## Task statement
Leaving out all pictures, return the records word for word.

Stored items
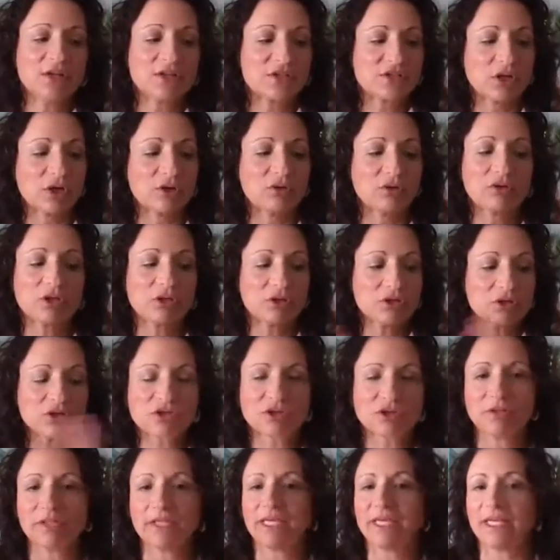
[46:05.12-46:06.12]
So
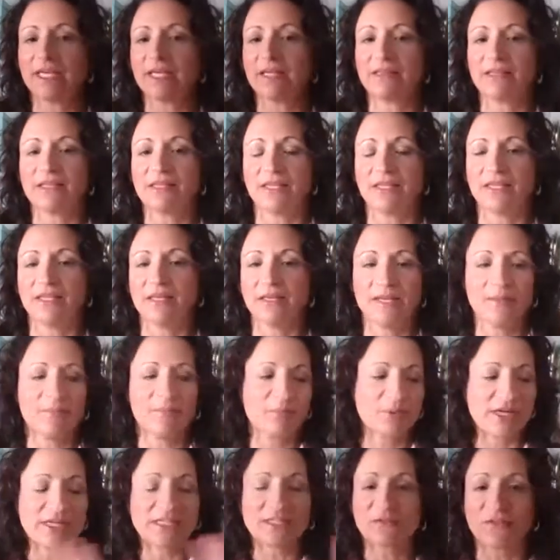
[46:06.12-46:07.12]
usually the
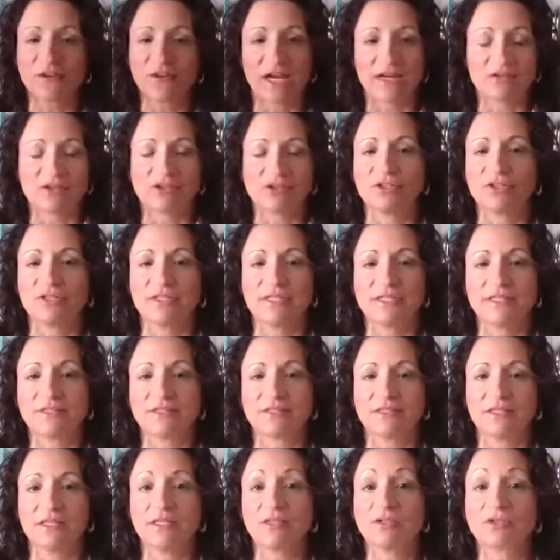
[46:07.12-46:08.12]
embrace factor
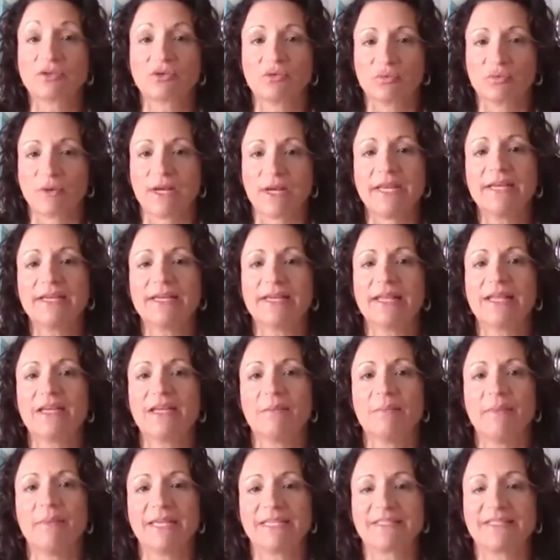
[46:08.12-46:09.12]
is great and
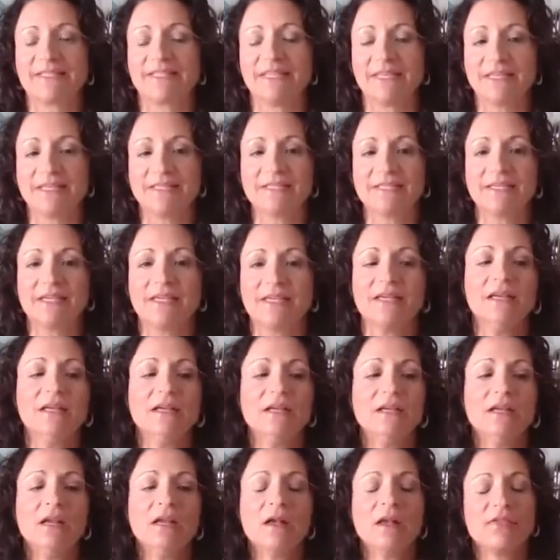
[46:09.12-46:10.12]
it makes it easy.
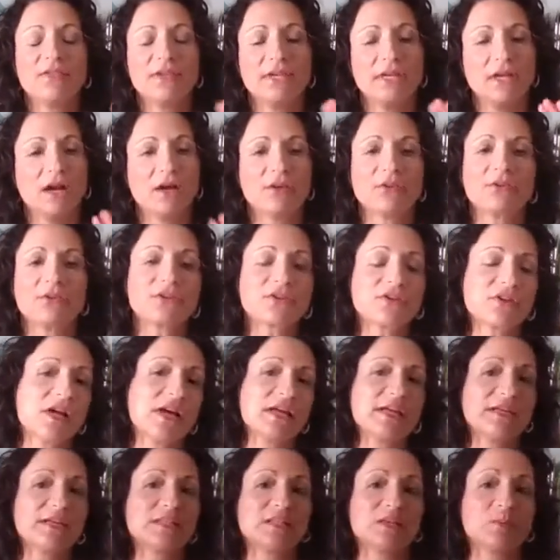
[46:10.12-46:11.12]
The other
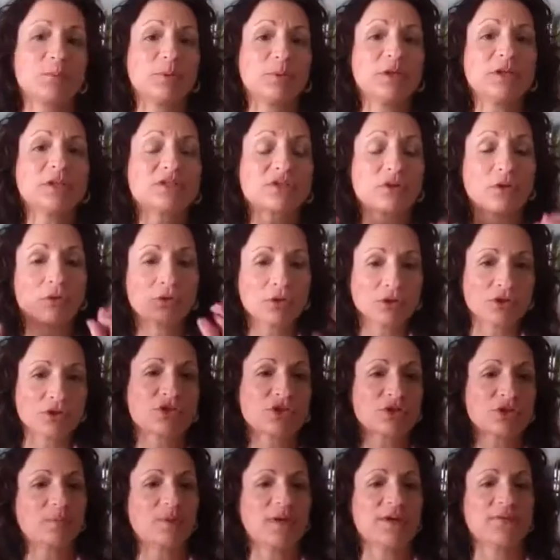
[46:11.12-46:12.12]
thought is it puts
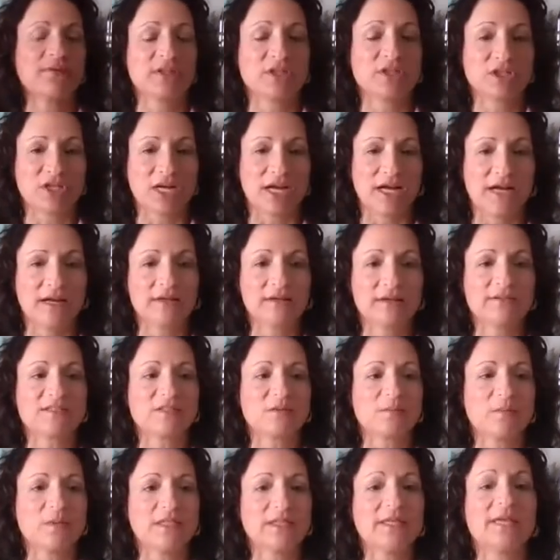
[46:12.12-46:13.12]
ownership on the child
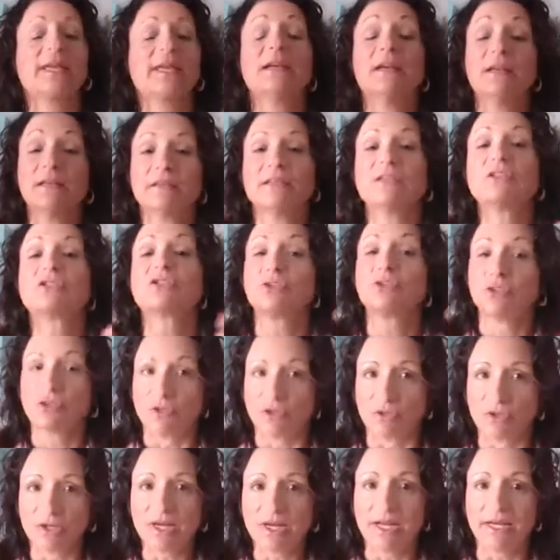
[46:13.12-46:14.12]
to be like, these are
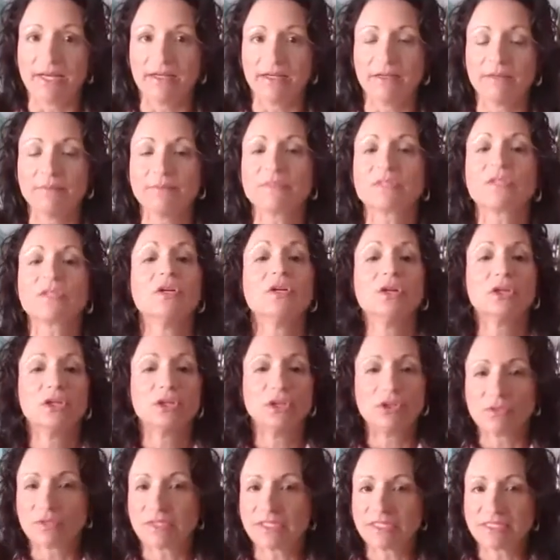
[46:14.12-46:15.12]
your items.
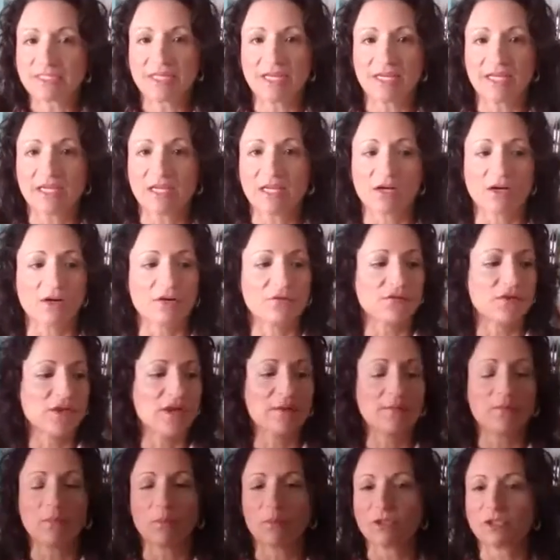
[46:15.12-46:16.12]
You can take care of
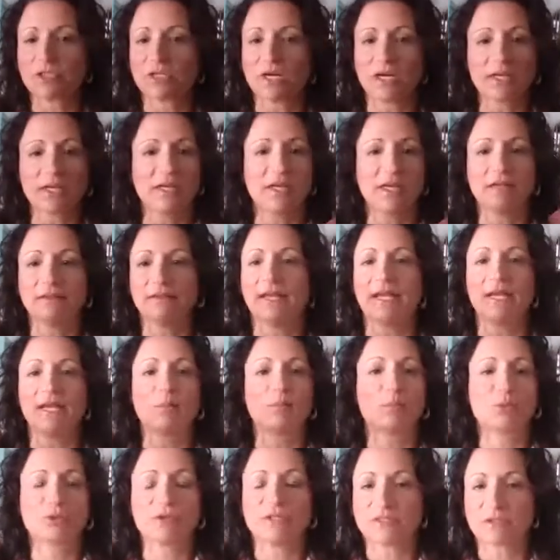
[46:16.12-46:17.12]
them. We're talking at
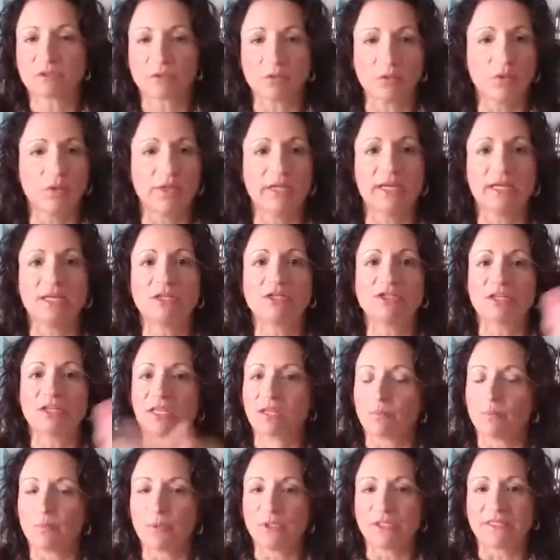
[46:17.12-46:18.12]
like preschool age, they
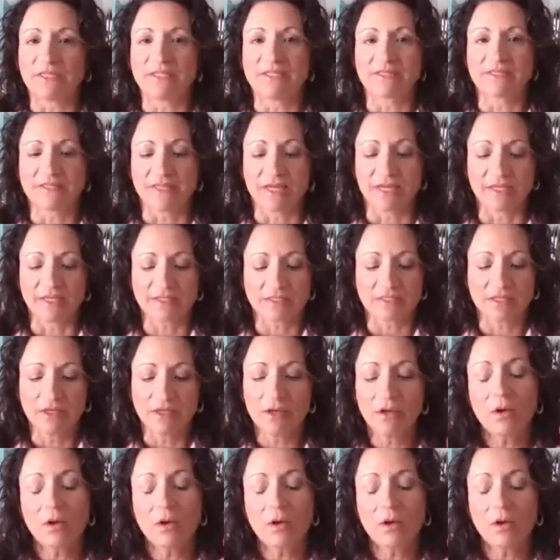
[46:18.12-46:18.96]
can put the sets.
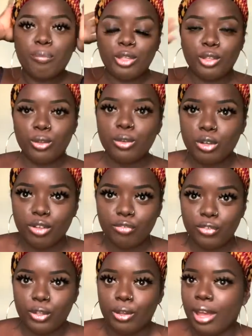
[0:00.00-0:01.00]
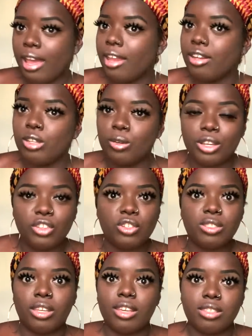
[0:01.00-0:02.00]
Beautiful. And you can
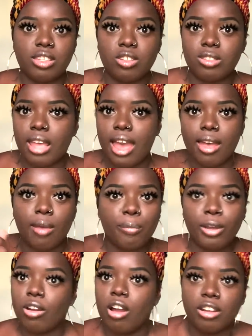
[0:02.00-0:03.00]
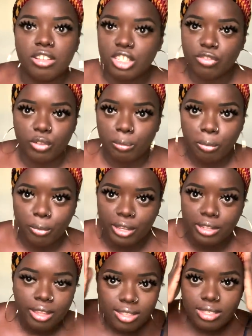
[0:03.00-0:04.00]
just easily just put on a different
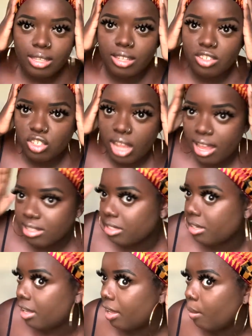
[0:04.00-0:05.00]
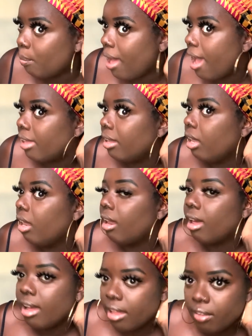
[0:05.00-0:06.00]
print to jazz it up. I
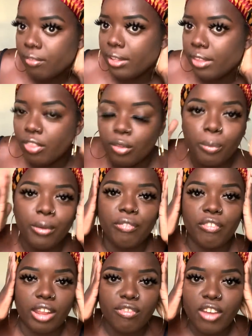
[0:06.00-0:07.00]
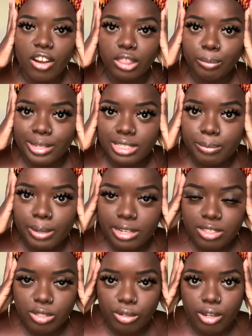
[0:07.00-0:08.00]
love the print that I found at the beauty supply
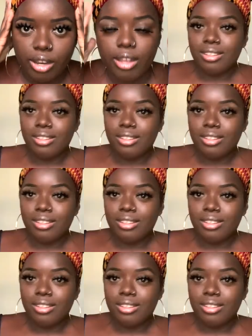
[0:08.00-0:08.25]
store.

## The answer
[46:05.12-46:06.12]
So
[46:06.12-46:07.12]
usually the
[46:07.12-46:08.12]
embrace factor
[46:08.12-46:09.12]
is great and
[46:09.12-46:10.12]
it makes it easy.
[46:10.12-46:11.12]
The other
[46:11.12-46:12.12]
thought is it puts
[46:12.12-46:13.12]
ownership on the child
[46:13.12-46:14.12]
to be like, these are
[46:14.12-46:15.12]
your items.
[46:15.12-46:16.12]
You can take care of
[46:16.12-46:17.12]
them. We're talking at
[46:17.12-46:18.12]
like preschool age, they
[46:18.12-46:18.96]
can put the sets.
[0:00.00-0:01.00]
[0:01.00-0:02.00]
Beautiful. And you can
[0:02.00-0:03.00]
[0:03.00-0:04.00]
just easily just put on a different
[0:04.00-0:05.00]
[0:05.00-0:06.00]
print to jazz it up. I
[0:06.00-0:07.00]
[0:07.00-0:08.00]
love the print that I found at the beauty supply
[0:08.00-0:08.25]
store.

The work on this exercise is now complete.